• _Entries provided_:
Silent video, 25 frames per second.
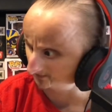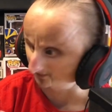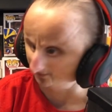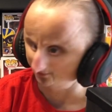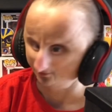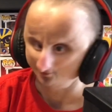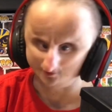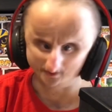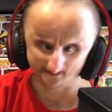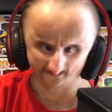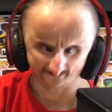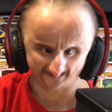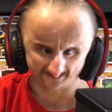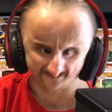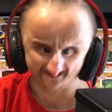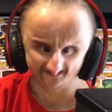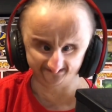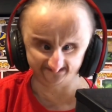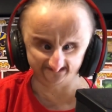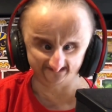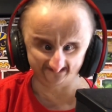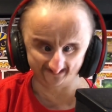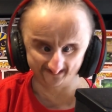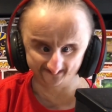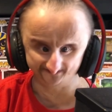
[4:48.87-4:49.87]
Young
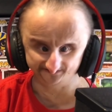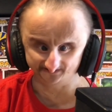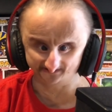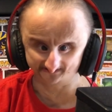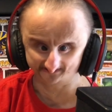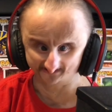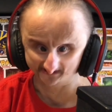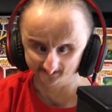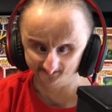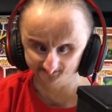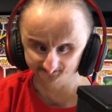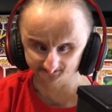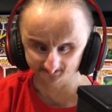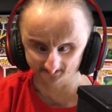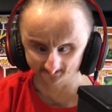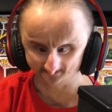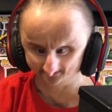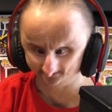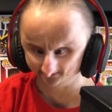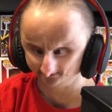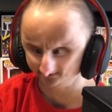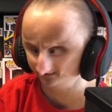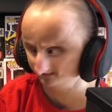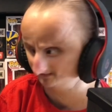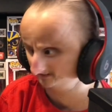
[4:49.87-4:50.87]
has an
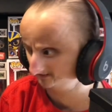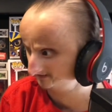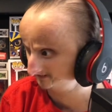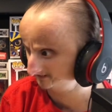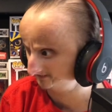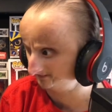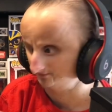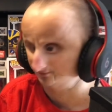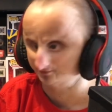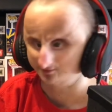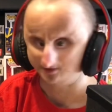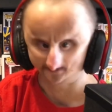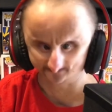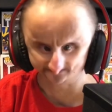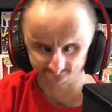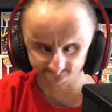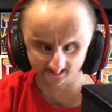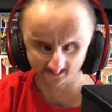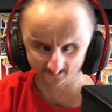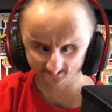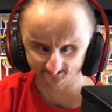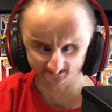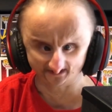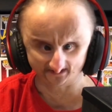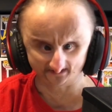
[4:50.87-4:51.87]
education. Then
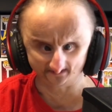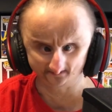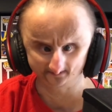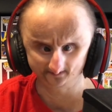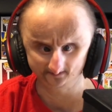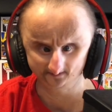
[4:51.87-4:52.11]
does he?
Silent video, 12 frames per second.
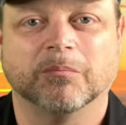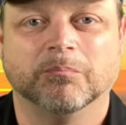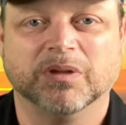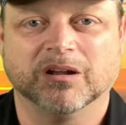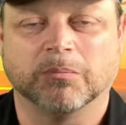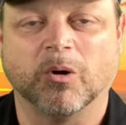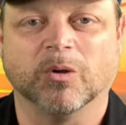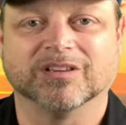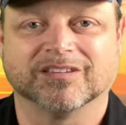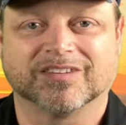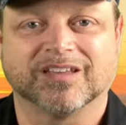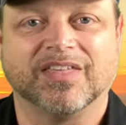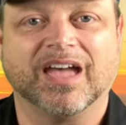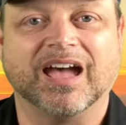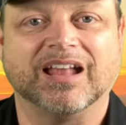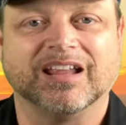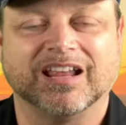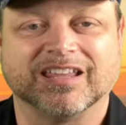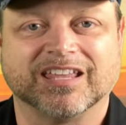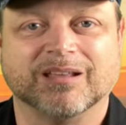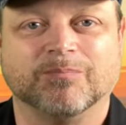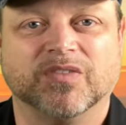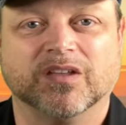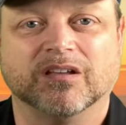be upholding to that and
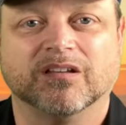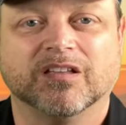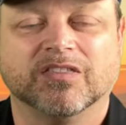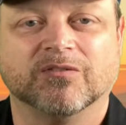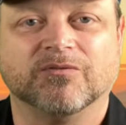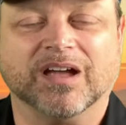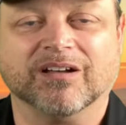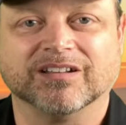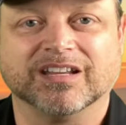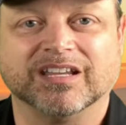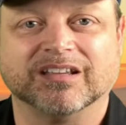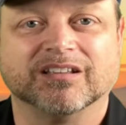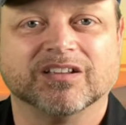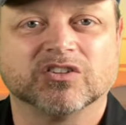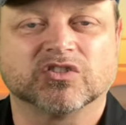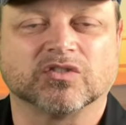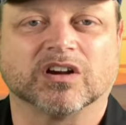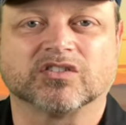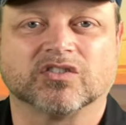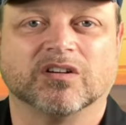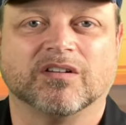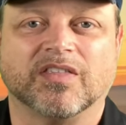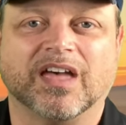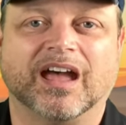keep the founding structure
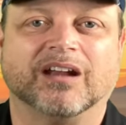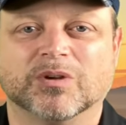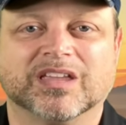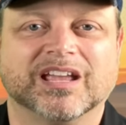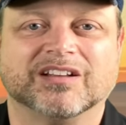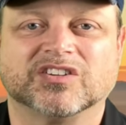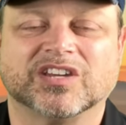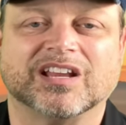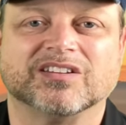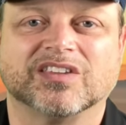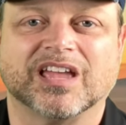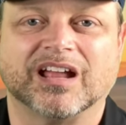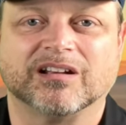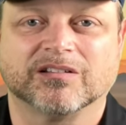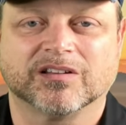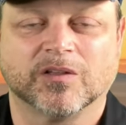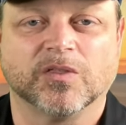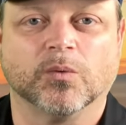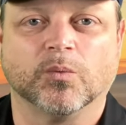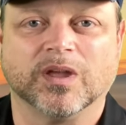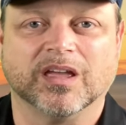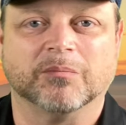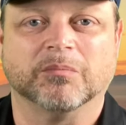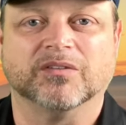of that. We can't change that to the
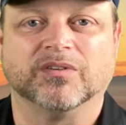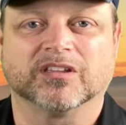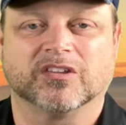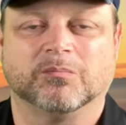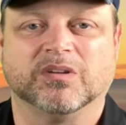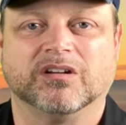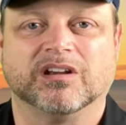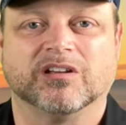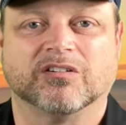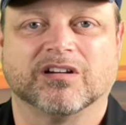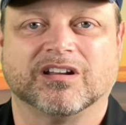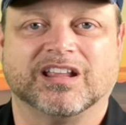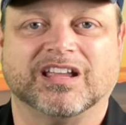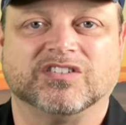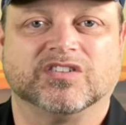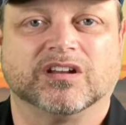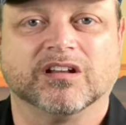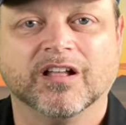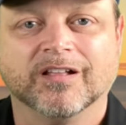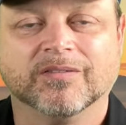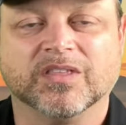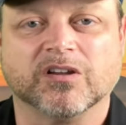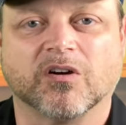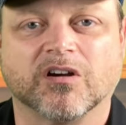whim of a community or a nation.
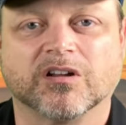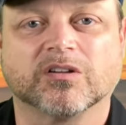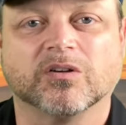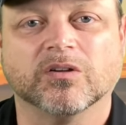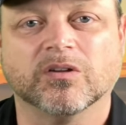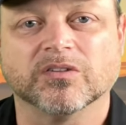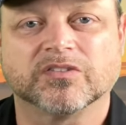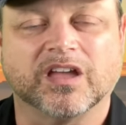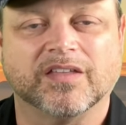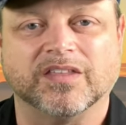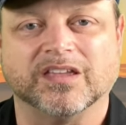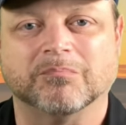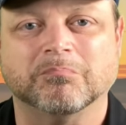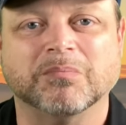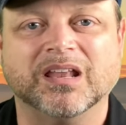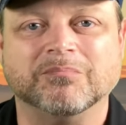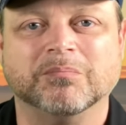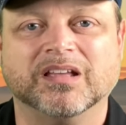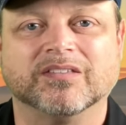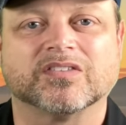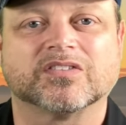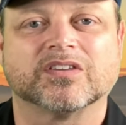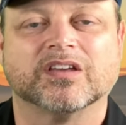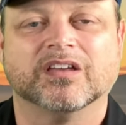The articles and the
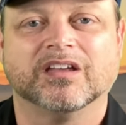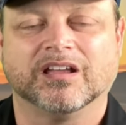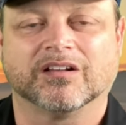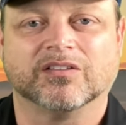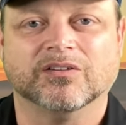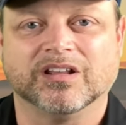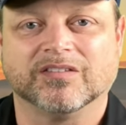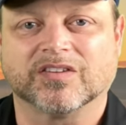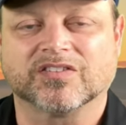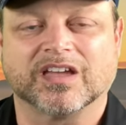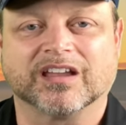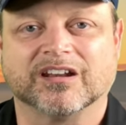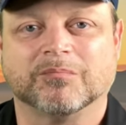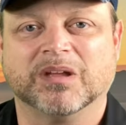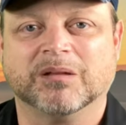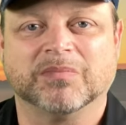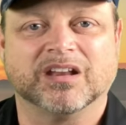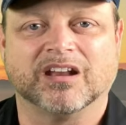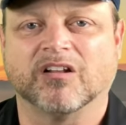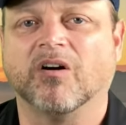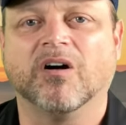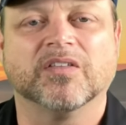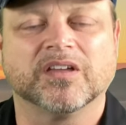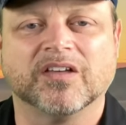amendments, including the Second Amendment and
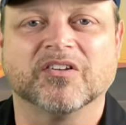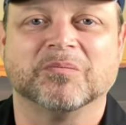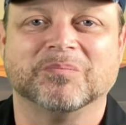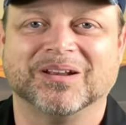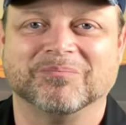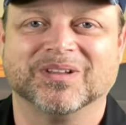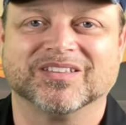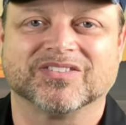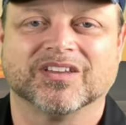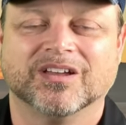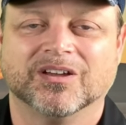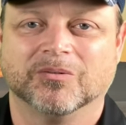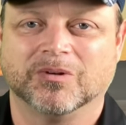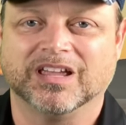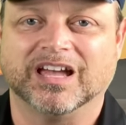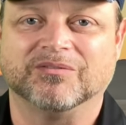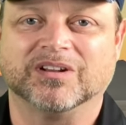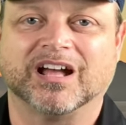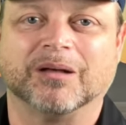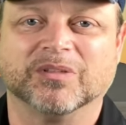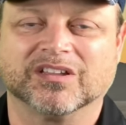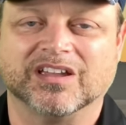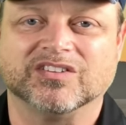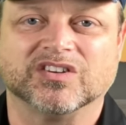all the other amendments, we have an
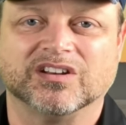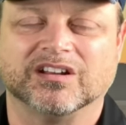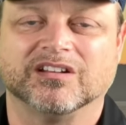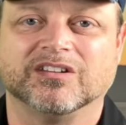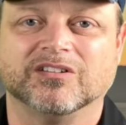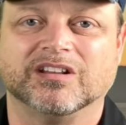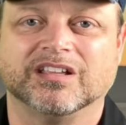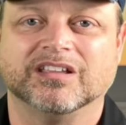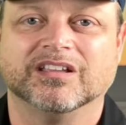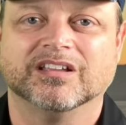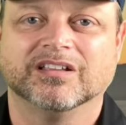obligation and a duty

...

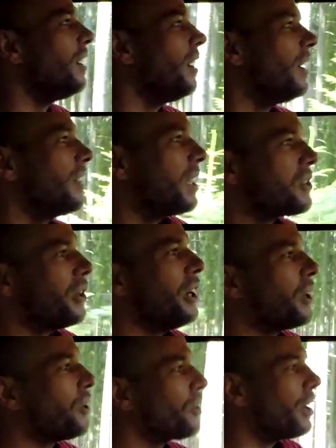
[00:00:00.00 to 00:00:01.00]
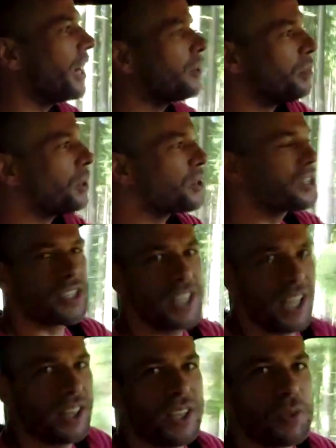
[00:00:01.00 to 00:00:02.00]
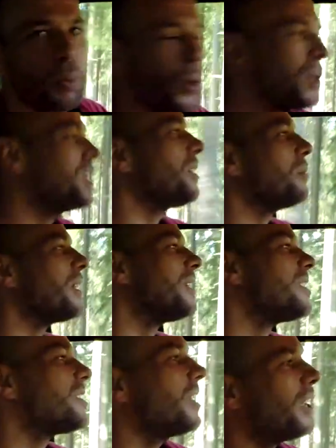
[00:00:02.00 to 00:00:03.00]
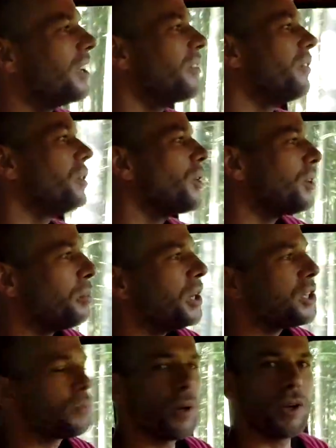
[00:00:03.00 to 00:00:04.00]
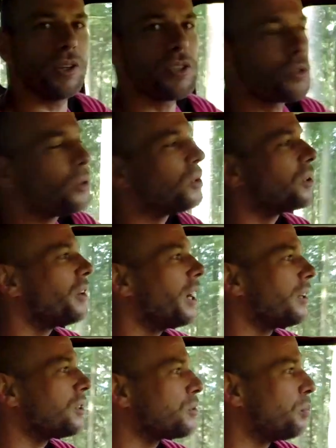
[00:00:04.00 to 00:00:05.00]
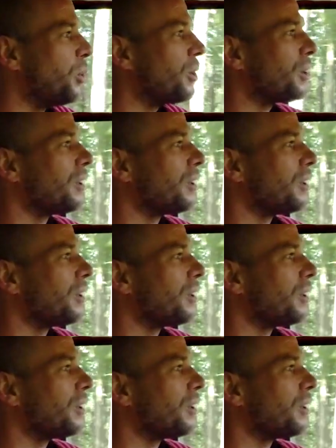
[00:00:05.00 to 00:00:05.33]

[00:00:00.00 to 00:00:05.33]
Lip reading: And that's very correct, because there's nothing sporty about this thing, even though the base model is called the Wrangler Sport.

• _Exercise goal_:
Starting with the line above that holds "[00:00:01.00 to 00:00:02.00]", restate each line word for word up to and including the line that holds "Lip reading: And". Drop the pictures.

• _Your solution_:
[00:00:01.00 to 00:00:02.00]
[00:00:02.00 to 00:00:03.00]
[00:00:03.00 to 00:00:04.00]
[00:00:04.00 to 00:00:05.00]
[00:00:05.00 to 00:00:05.33]

[00:00:00.00 to 00:00:05.33]
Lip reading: And that's very correct, because there's nothing sporty about this thing, even though the base model is called the Wrangler Sport.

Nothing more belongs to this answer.